Twenty minutes later I was finished. Moxie’s poll was oozing blood on both sides but the gauze was safely off. I had used the entire gallon of hot water for compresses. I decided not to re-cover the wounds at this time but to leave them open to the night air. It was 20° and I wanted the blood to clot freely before it froze.
Moxie was (understandably) so head-shy at this point that I could not dry her wet ears and cheeks. Poor little girl. However, the moment I untied her she put her head down and began to eat her hay.
As I packed up my tools I told myself that I would definitely recommend to David that he use a different method of bandaging after de-horning. Even my inexpert duct tape over gauze would be far easier and much less painful to remove. I called to the girls that we were ready to go. I snapped off the barn lights. We piled into the truck.
Oh dear. In the truck I discovered that an hour earlier, Kate had turned the key to switch on the radio (and incidentally the lights and heater fan) for entertainment while they were playing with the kittens. Kate does not know how to drive. She thought it would all turn itself off automatically when they left the truck. Oops. After an hour left at full blast in the deep cold, the truck battery was dead as a doornail.
“Since I don’t know how to drive, and I thought the truck might roll, and I didn’t know where the emergency brake was, I didn’t want to turn on the engine,” Kate explained ingenuously.
I’ve known Kate since she was a very small girl.
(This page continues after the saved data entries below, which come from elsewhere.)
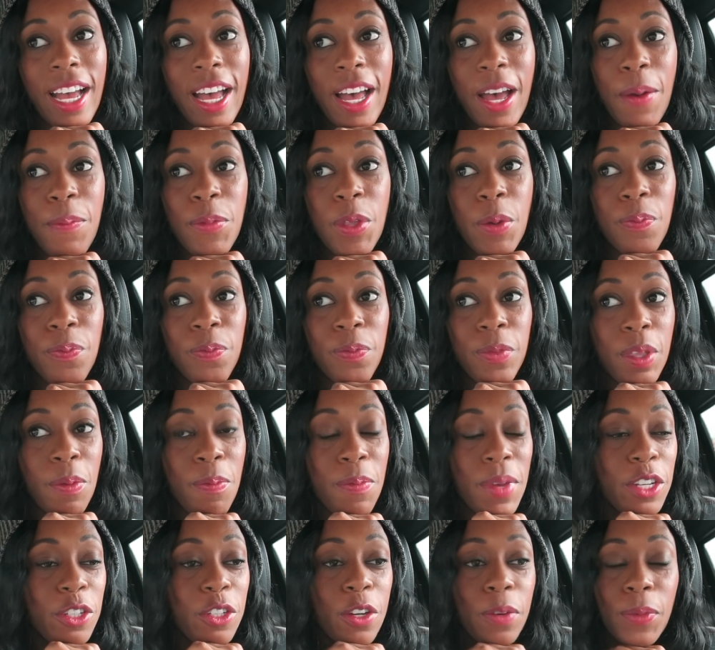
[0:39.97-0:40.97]
Um, the, the,
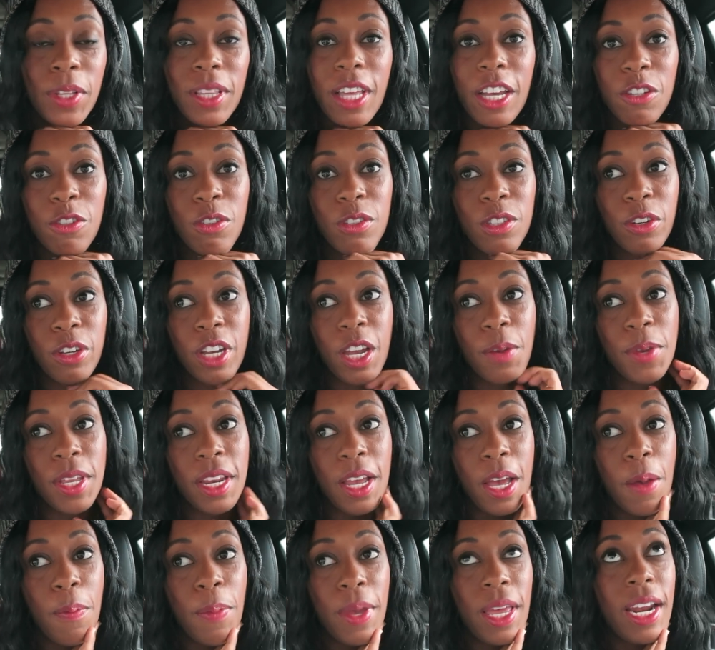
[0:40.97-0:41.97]
midterm elections are coming
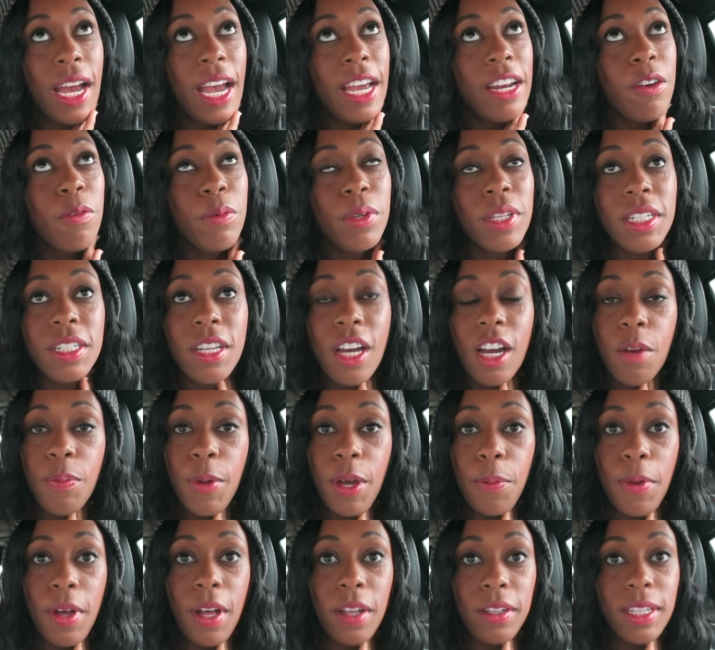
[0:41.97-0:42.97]
up, and I don't really talk
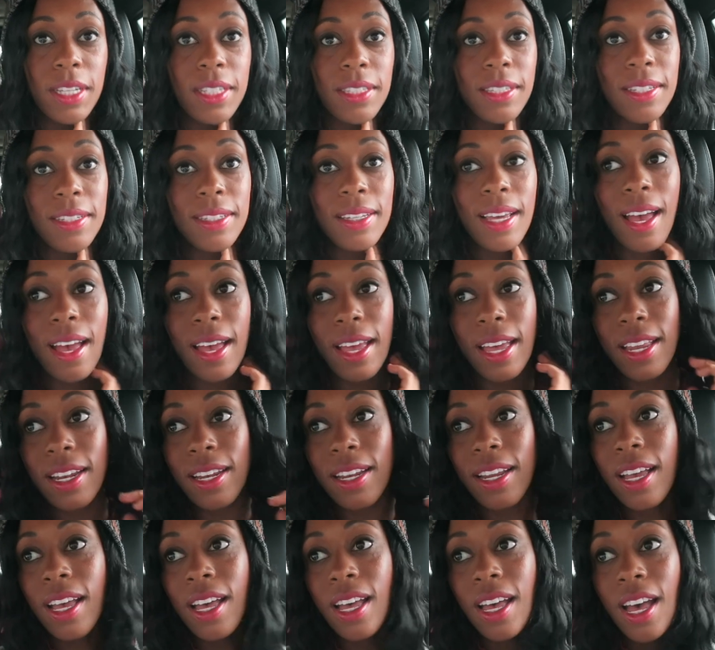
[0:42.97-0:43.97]
about politics a ton,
It is impossible to get angry with her because she never means to cause a problem. She is always loving, always surprised and contrite.
“Kathryn, dear, if you don’t know how to drive why would you ever think it was OK to get in someone else’s vehicle and touch the ignition key at all?”
“Well, that is a good point,” agreed poor Kate, nodding.
Luckily I had my cell phone in my pocket and luckily Mike was at home. Mike is my friend who has rescued me from a million disasters. I explained the situation and he kindly told me he’d be out in half an hour to give us a jump start.
The girls and I sat in the dark and cold to wait, slowly congealing. Lucy’s feet had been numb before we got in the truck. I felt such a let-down after the adrenalin of dealing with Moxie that I was almost in a stupor. The minutes ticked by.
Kate observed cheerfully, “This is real Kate C. moment, isn’t it?”